Thirlwall's Law has resulted in a vast generation of models of increasing sophistication and complexity to incorporate, among other things, the effects of the real exchange rate, terms of trade, services, interest payments, remittances, capital flows, as well as introducing a multi-sectoral or multinational perspective and considerations on the impacts of fixed capital investment on trade elasticities via the transformation of the productive structure. It has been widely subjected to empirical studies and corroborated in different versions for a large number of developed and, above all, developing economies in different contexts and historical circumstances.

The conclusions of this analysis, particularly for developing countries, underscore the need to implement industrial or productive development policies to transform the productive structure, strengthen its backward and forward linkages, its capacity to compete through innovation and the generation of value added, as the only feasible way to increase the long-term growth rate of economic activity and employment. A lesson that is still valid and of enormous importance today.

Bibliography

Harrod, R. F. (1933). International Economics. Harcourt, Brace and Company. Kaldor, N. (1989). Limitations of the General Theory. In Further Essays on Economic Theory and Policy. Edited by F. Targetti and A. P. Thirlwall. New York.

Keynes, J. M. (1964 [1936]) The General Theory of employment, interest, and money. Harcourt Brace Jovanovich Publishers.

Prebisch R. (1949). El desarrollo económico de la América Latina y algunos de sus principales problemas (E/CN.12/89). Comisión Económica para América Latina y el Caribe (CEPAL), Santiago de Chile.

____________ (1959). Commercial policy in the underdeveloped countries. American Economic Review, Papers and Proceedings, May.

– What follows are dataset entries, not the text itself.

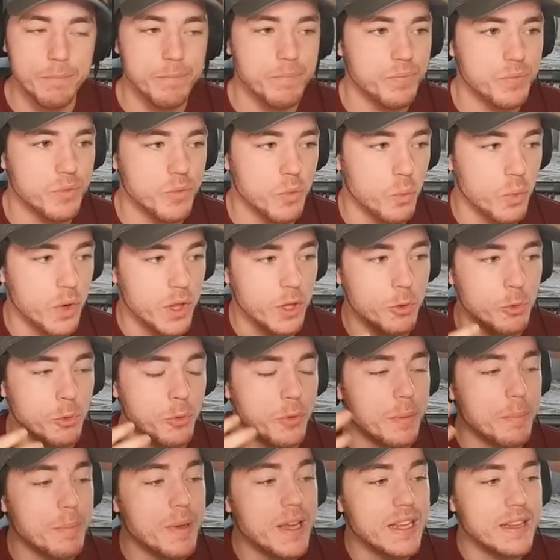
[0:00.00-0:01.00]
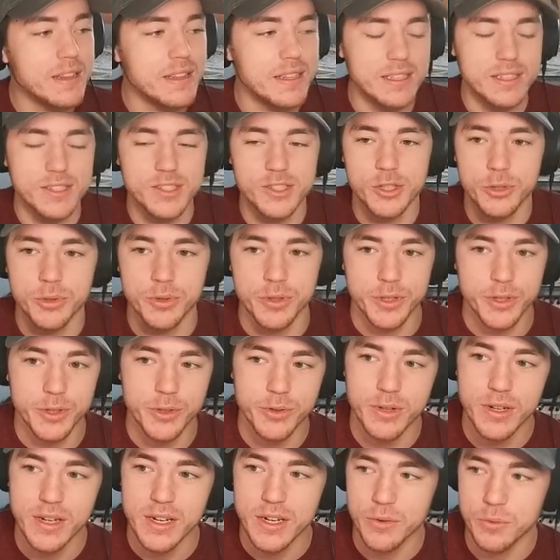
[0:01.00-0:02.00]
will repeat this to
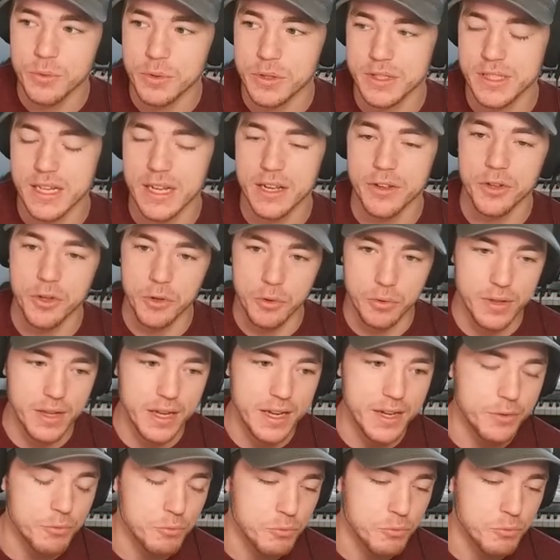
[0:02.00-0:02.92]
you, will tell you thatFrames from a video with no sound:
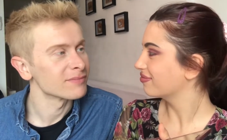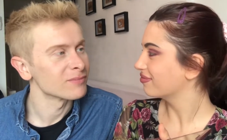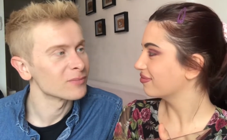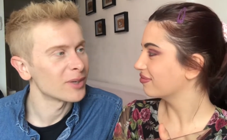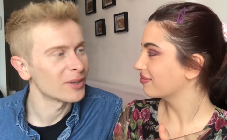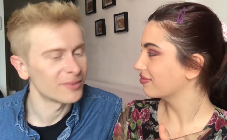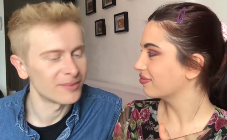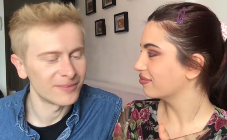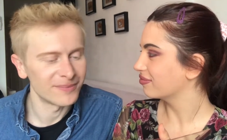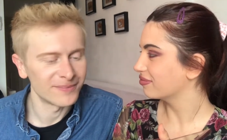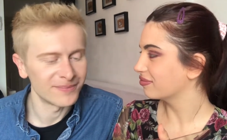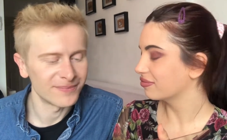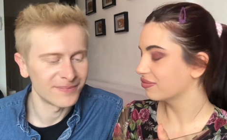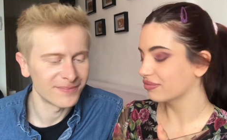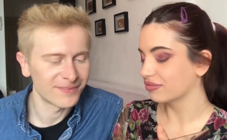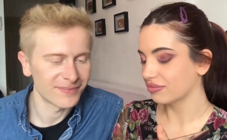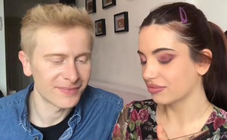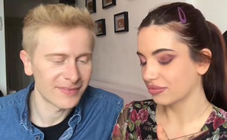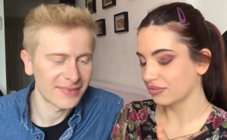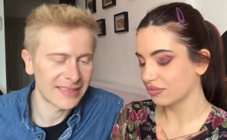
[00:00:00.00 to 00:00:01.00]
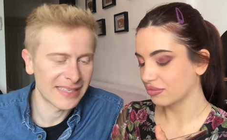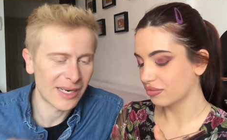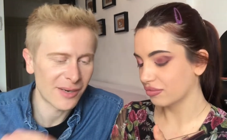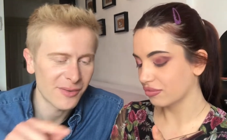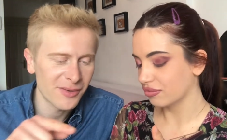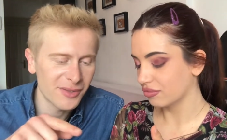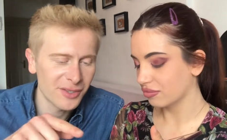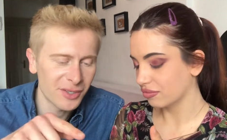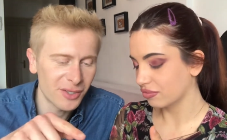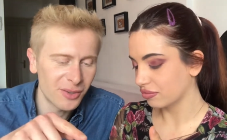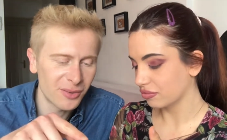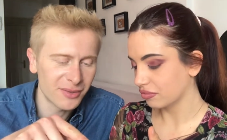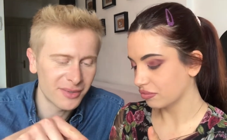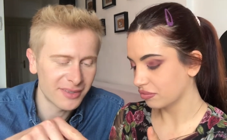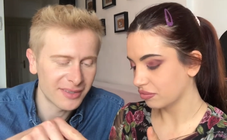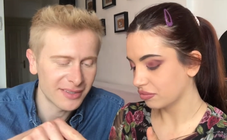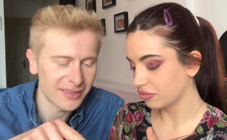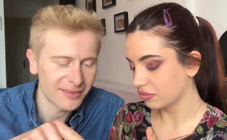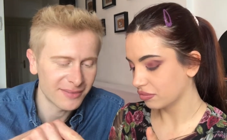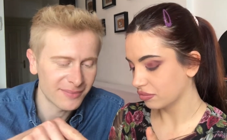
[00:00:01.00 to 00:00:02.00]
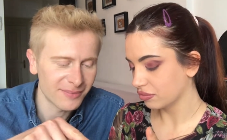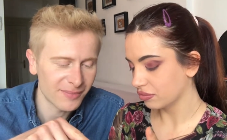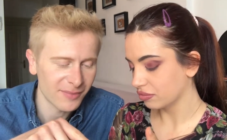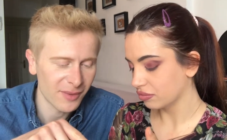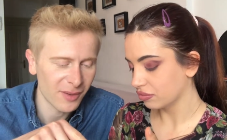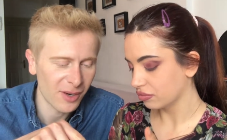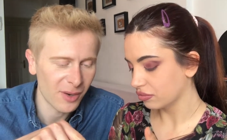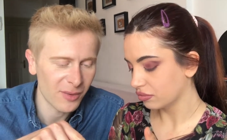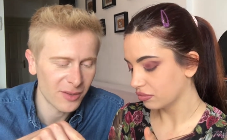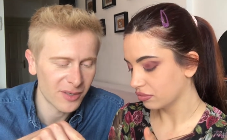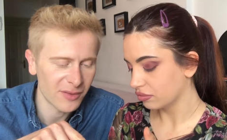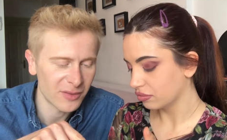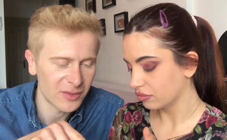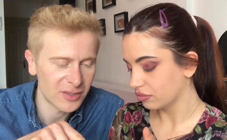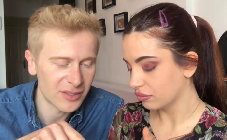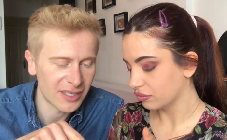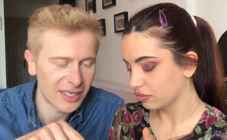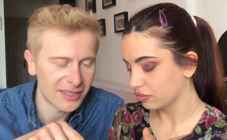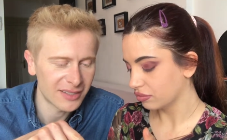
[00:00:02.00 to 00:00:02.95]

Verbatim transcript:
Speaker 1: Well, now we're in the gold thing. I wonder if she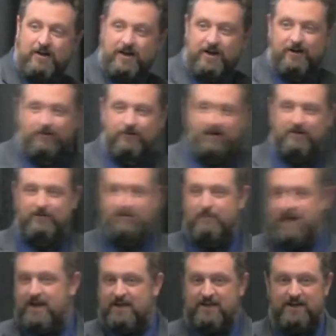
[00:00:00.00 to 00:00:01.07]
getting rid of it,
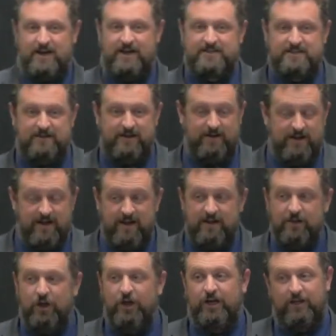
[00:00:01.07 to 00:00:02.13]
making it nice in there.
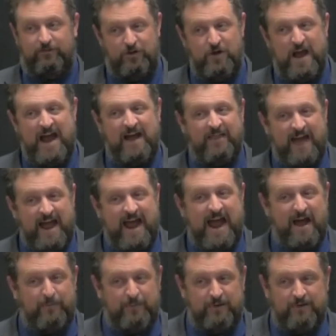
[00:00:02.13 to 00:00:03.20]
Look, if you had that
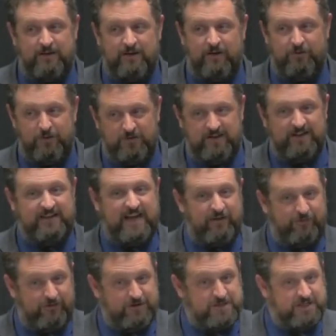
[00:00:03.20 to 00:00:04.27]
happen, if you did
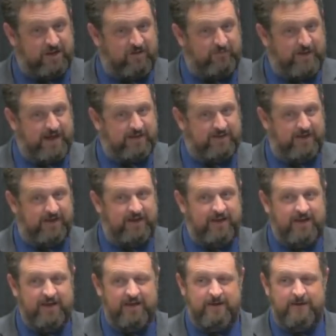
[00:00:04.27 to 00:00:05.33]
that for yourself back then,
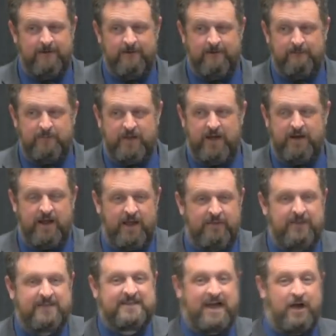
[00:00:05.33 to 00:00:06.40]
and,
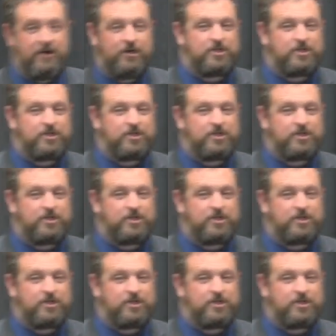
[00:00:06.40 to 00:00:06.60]
and that's how you're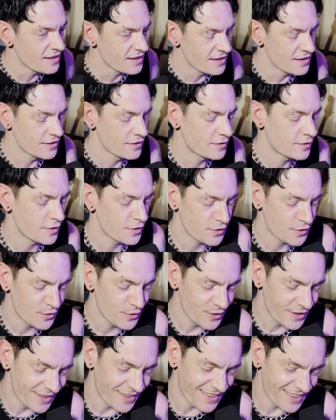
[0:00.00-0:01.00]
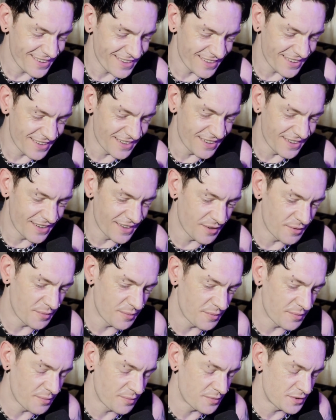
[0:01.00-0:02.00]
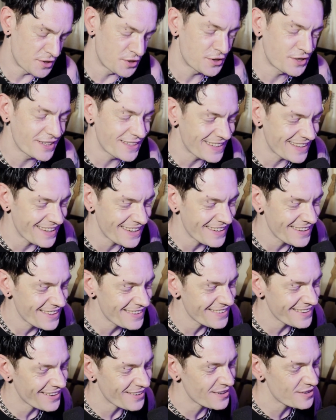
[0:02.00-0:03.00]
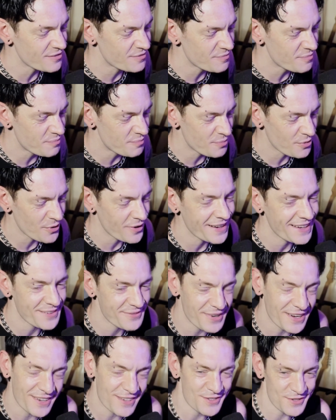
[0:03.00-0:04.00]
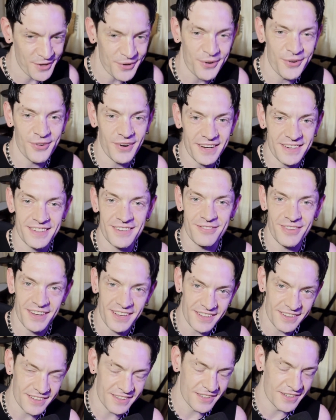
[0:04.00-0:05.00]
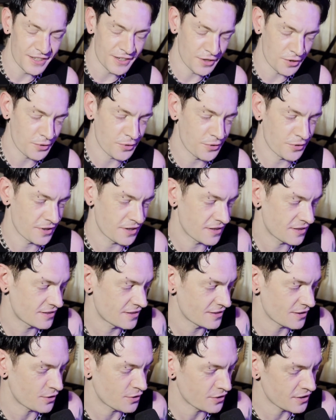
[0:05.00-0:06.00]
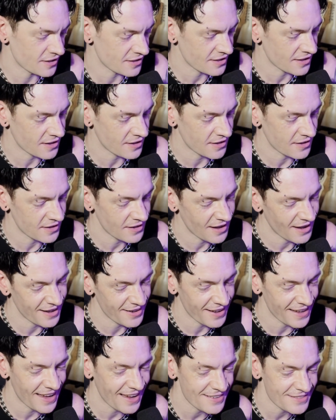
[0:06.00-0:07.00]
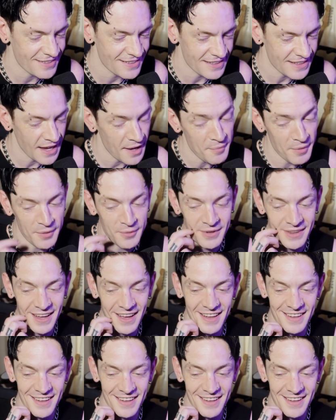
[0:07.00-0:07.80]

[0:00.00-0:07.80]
So you can hear that I've pretty much already written the chorus on guitar, and I actually came up with that.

____________ (1963). El falso dilema entre desarrollo económico y estabilidad monetaria en CEPAL. Ortodoxia Monetaria e Inflación. Suplemento de la Revista BCV, XX(1). http://www.bcv.org.ve/Upload/Publicaciones/rbcvs012006.pdf

Rodriguez, O. (1977). Sobre la Concepción del Sistema Centro-Periferia, Revista de La CEPAL. Primer Semestre.

Thirlwall, A. P. (1979). The balance of payments constraint as an explanation of international growth rates differences. Banca Nazionale del Lavoro Quarterly Review, 128.

____________ (2001). The relation between the warranted growth rate, the natural rate and the balance of payments equilibrium growth rate. Journal of Post Keynesian Economics, 24(1). https://www.jstor.org/stable/4538765

____________ (2003). The nature of economic growth. Edward Elgar.

____________ (2015). Essays on Keynesian and kaldorian economics. Palgrave Macmillan.